I noticed her eyes... I froze for a second, unsure.
“What’s your name?” I asked.
She wiped her face. “Why do you wanna know? A policeman, huh? Then get out of my way.”
My breath caught.
“Hey, please… what’s your name?” I whispered.
She blinked, confused. She pulled out the vial again, checked it, and ran off.
“Wait!” I followed.
She darted into an old bungalow—half mechanical, half organic. Vines climbed its chrome walls. A hum filled the air.
Inside, a man sat near a glowing bed, machines beeping around a body lying still.
The man was old. Balding. His face hidden by a shadow. Tubes connected from the walls into a rectangular box filled with glowing yellow chemical mist.
The girl burst in.
“Here!” she shouted, showing him the vial. “I got it. The last dose.”
The man nodded. “Good girl. We’ll try again.”
I crept in silently. One step. Two.
Then I saw it.
The house and the floor was familiar. And the photo frame on the shelf made my heart stop.
This was my house. The old one I lived years ago.
I hid behind the wall, trembling.
The man said, “Let’s insert the chemical into the cognition valve. He might wake this time.”
The girl wiped her eyes. “Please, please let him…”
The mist vaporized. A soft whirr. A heartbeat monitor ticked. Then slowed a flatline appeared.
The man lowered his head. “I’m sorry. His brain activity… it’s over.”
“No,” she whispered.
She stepped toward the body. “Please… let me see his face. Just once.”

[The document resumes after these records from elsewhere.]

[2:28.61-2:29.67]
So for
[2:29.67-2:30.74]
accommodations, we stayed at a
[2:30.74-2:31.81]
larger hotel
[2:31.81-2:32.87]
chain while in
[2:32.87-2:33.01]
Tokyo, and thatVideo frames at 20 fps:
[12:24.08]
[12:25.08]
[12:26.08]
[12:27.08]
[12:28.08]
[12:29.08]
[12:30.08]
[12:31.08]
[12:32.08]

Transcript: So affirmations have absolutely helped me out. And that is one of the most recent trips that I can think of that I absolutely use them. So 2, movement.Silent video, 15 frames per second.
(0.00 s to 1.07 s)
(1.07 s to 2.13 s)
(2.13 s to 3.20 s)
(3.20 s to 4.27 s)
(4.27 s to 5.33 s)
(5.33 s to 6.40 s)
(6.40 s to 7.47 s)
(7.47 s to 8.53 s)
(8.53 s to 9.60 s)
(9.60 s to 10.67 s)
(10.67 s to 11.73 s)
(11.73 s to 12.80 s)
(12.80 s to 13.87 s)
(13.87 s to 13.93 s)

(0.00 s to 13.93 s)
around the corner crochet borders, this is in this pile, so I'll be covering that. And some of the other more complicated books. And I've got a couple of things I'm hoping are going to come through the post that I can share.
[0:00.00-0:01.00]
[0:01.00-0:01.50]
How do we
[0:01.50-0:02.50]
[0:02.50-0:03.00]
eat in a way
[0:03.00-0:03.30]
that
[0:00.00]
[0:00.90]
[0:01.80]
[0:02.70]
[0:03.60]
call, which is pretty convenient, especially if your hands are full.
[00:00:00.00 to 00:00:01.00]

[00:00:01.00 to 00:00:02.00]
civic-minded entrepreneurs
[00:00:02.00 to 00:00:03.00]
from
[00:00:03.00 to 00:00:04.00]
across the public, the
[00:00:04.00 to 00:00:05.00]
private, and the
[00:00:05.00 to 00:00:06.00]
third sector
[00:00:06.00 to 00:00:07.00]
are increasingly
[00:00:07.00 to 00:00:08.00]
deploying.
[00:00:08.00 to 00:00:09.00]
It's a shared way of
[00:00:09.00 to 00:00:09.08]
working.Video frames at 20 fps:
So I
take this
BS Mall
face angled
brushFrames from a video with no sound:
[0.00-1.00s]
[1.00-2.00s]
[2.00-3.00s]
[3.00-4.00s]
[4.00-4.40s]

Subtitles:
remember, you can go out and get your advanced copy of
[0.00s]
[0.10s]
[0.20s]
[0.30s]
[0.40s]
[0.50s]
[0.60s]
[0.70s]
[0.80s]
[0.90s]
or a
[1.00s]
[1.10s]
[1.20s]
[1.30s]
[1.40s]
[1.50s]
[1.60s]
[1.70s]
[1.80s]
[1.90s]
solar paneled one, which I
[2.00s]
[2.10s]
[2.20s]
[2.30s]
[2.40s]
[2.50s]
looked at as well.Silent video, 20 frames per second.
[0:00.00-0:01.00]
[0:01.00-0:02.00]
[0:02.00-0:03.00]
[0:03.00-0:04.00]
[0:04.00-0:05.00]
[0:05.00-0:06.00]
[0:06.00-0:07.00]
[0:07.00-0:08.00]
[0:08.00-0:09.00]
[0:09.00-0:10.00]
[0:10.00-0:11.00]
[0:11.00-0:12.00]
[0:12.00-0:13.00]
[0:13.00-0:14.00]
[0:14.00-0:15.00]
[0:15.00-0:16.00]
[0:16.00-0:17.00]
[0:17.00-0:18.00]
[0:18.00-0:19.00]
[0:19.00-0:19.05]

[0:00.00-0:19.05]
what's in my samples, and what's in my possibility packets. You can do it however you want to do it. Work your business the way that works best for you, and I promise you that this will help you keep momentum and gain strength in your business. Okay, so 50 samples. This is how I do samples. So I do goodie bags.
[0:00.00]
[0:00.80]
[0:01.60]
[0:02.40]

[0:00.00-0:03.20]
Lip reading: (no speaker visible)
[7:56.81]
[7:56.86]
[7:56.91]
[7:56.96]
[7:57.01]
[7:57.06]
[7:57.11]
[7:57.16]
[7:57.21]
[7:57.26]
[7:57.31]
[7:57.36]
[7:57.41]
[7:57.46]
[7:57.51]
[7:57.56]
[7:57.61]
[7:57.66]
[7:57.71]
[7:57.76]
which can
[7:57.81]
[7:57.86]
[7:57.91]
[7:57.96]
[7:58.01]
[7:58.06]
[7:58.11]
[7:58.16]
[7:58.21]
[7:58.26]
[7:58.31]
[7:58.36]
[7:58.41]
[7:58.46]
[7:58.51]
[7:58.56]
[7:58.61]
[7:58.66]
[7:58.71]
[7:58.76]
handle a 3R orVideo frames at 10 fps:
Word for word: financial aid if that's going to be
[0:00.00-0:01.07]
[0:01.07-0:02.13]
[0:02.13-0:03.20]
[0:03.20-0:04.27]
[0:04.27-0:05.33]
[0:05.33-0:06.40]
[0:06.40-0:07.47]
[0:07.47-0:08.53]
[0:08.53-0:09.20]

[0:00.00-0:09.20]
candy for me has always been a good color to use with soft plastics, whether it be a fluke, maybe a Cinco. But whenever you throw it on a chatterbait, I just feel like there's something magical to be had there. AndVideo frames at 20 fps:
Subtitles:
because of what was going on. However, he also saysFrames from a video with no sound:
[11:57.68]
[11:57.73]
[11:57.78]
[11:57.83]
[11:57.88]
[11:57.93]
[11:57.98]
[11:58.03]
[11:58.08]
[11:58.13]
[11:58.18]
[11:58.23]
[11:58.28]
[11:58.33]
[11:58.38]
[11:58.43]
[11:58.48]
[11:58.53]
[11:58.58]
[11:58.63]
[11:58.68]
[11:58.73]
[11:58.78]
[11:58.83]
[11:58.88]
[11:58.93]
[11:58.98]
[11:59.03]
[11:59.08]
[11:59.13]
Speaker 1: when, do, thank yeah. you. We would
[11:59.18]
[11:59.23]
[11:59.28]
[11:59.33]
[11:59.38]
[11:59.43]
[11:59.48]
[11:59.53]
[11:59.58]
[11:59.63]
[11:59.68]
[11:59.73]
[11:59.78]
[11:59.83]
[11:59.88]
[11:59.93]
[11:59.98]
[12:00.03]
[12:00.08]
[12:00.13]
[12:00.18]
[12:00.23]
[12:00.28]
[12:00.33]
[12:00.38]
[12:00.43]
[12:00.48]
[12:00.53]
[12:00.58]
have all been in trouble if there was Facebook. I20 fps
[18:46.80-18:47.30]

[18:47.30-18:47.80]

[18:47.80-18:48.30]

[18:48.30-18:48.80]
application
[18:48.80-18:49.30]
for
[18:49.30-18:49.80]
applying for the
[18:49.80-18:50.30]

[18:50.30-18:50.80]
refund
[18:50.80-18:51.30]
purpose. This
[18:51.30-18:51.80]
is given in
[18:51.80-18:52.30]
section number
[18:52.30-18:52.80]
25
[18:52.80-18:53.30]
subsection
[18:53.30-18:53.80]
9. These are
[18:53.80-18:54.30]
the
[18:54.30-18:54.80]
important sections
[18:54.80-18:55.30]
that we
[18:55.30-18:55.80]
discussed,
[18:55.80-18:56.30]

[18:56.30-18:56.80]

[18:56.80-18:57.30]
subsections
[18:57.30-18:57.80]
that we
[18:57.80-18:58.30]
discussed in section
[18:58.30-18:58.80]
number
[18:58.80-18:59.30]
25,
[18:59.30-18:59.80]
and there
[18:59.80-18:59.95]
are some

The old man hesitated. Then clicked a button.
The face covering slid open with a hiss.
She gasped and staggered back. “What…?”
Her lips trembled.
It was me. My face. My scars. My eyes.
She stumbled. “This… this was my dad?”
The old man turned, alarmed. “Someone’s here.”
The corner table slipped under my foot and crashed to the ground.
They both turned. She stared.
“Anu...” I said, stepping forward. “It’s you?”
She couldn’t move.
“You’re... My dad?” she whispered.
The old man’s jaw dropped. “Are you... from another universe?”
I nodded slowly.
Anu dropped her backpack. “Dad?” Her voice broke.
Tears streamed down her face.
I didn’t answer. I just opened my arms.
She ran to me. She wrapped around me like she was afraid I’d vanish again. She started to sob
“Dad… I missed you…”
“I missed you too, beta…”
We stood there, together.
I ruffled her hairs and chuckled, "Thief of another multiverse.”